## DESCRIPTION OF THE TASK
Write every entry out again with no changes, and leave the images behind.

Start of DATA SUPPLIED

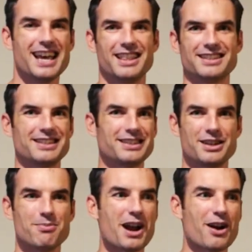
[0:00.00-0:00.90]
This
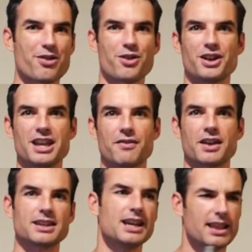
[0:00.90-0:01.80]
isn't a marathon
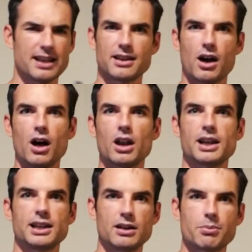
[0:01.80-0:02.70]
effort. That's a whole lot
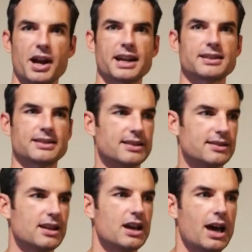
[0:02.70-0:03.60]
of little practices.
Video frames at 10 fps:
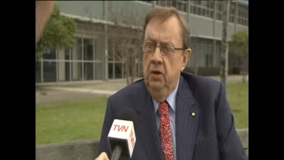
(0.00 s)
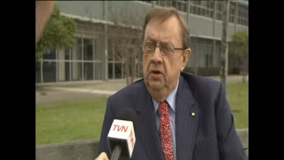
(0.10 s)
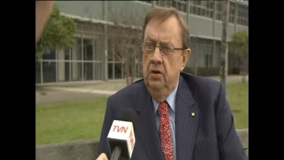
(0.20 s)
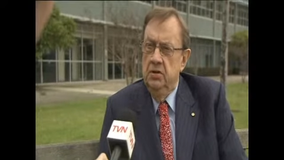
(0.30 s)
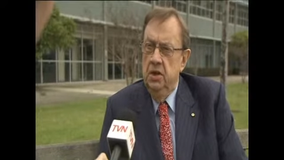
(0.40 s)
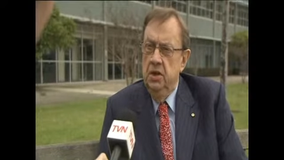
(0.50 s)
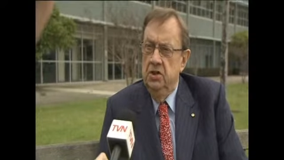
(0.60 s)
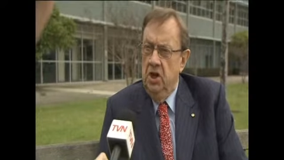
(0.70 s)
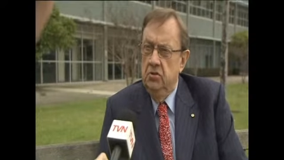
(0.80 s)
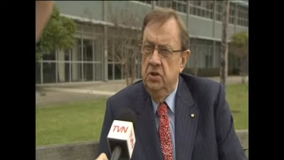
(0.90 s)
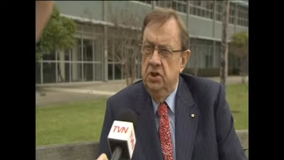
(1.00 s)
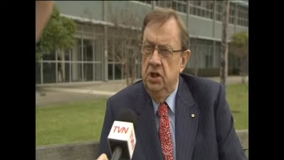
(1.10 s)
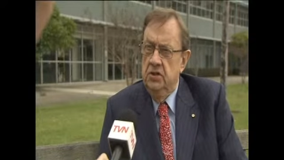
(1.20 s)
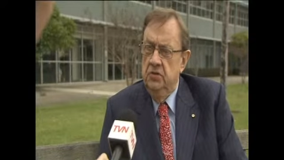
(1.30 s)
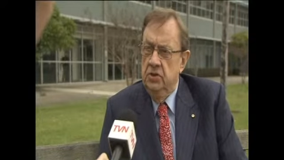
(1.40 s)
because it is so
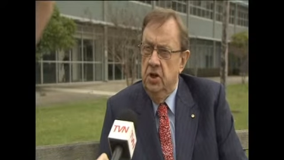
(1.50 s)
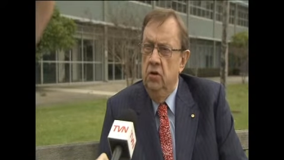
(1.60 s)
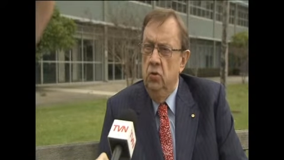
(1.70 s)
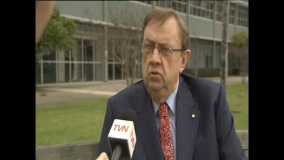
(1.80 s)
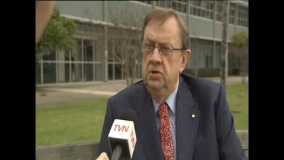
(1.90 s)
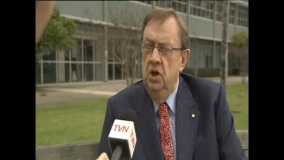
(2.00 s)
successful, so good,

End of DATA SUPPLIED

## EXPECTED ANSWER
[0:00.00-0:00.90]
This
[0:00.90-0:01.80]
isn't a marathon
[0:01.80-0:02.70]
effort. That's a whole lot
[0:02.70-0:03.60]
of little practices.
Video frames at 10 fps:
(0.00 s)
(0.10 s)
(0.20 s)
(0.30 s)
(0.40 s)
(0.50 s)
(0.60 s)
(0.70 s)
(0.80 s)
(0.90 s)
(1.00 s)
(1.10 s)
(1.20 s)
(1.30 s)
(1.40 s)
because it is so
(1.50 s)
(1.60 s)
(1.70 s)
(1.80 s)
(1.90 s)
(2.00 s)
successful, so good,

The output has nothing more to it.